• Exercise directions
Output, word for word and without pictures, the lines from the one containing "[0:01.00-0:02.00]" through the final line of the listing below.

• Records provided
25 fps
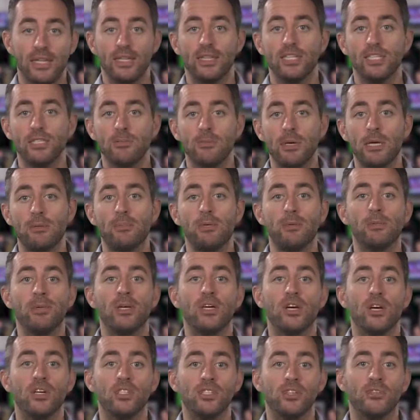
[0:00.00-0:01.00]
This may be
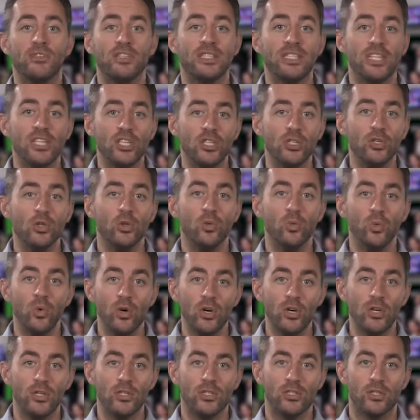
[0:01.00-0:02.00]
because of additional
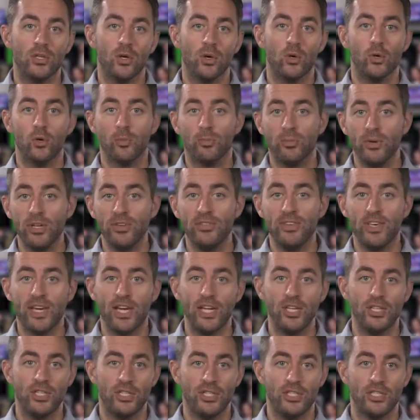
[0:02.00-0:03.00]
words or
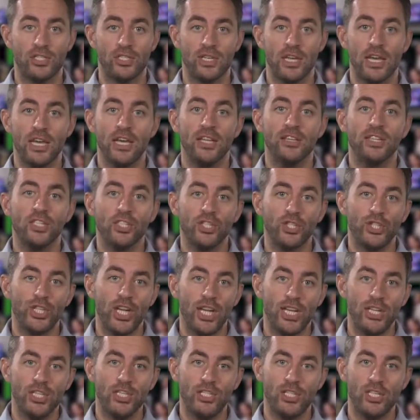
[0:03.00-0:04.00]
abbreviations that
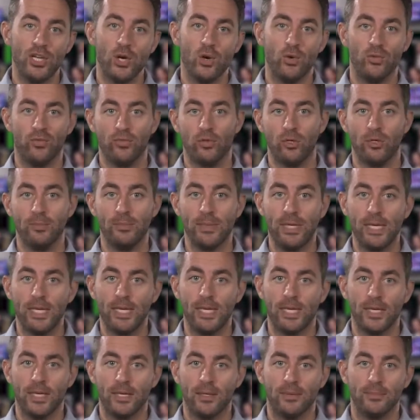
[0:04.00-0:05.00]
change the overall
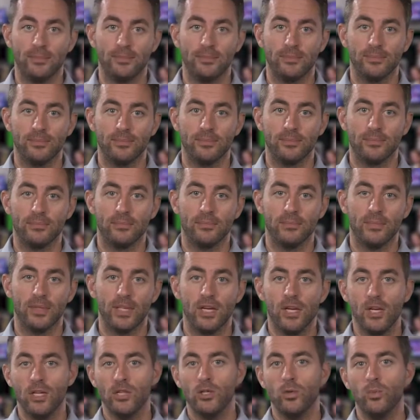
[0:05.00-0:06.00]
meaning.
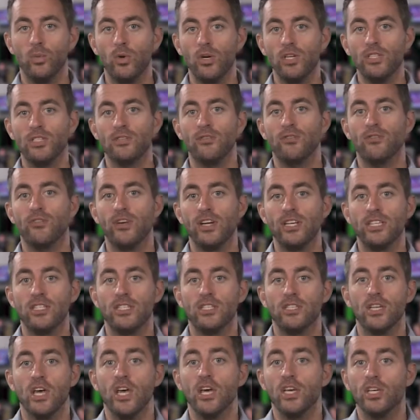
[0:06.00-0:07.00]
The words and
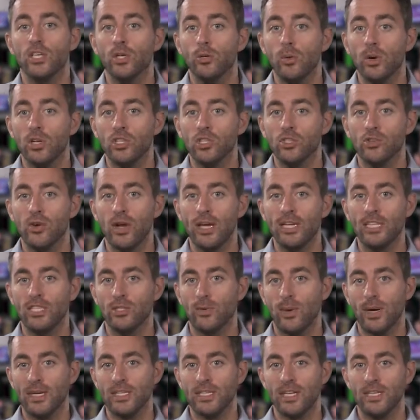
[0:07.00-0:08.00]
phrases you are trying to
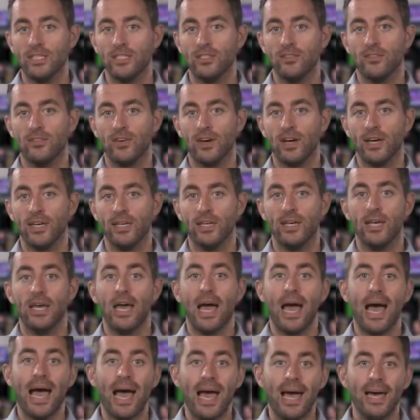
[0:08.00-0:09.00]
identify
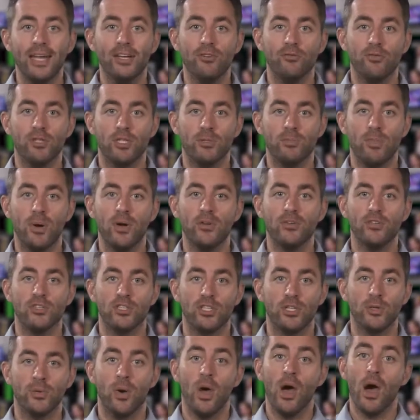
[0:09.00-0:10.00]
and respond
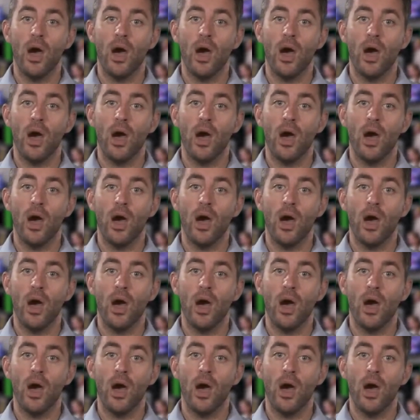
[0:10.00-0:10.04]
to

• Worked solution
[0:01.00-0:02.00]
because of additional
[0:02.00-0:03.00]
words or
[0:03.00-0:04.00]
abbreviations that
[0:04.00-0:05.00]
change the overall
[0:05.00-0:06.00]
meaning.
[0:06.00-0:07.00]
The words and
[0:07.00-0:08.00]
phrases you are trying to
[0:08.00-0:09.00]
identify
[0:09.00-0:10.00]
and respond
[0:10.00-0:10.04]
to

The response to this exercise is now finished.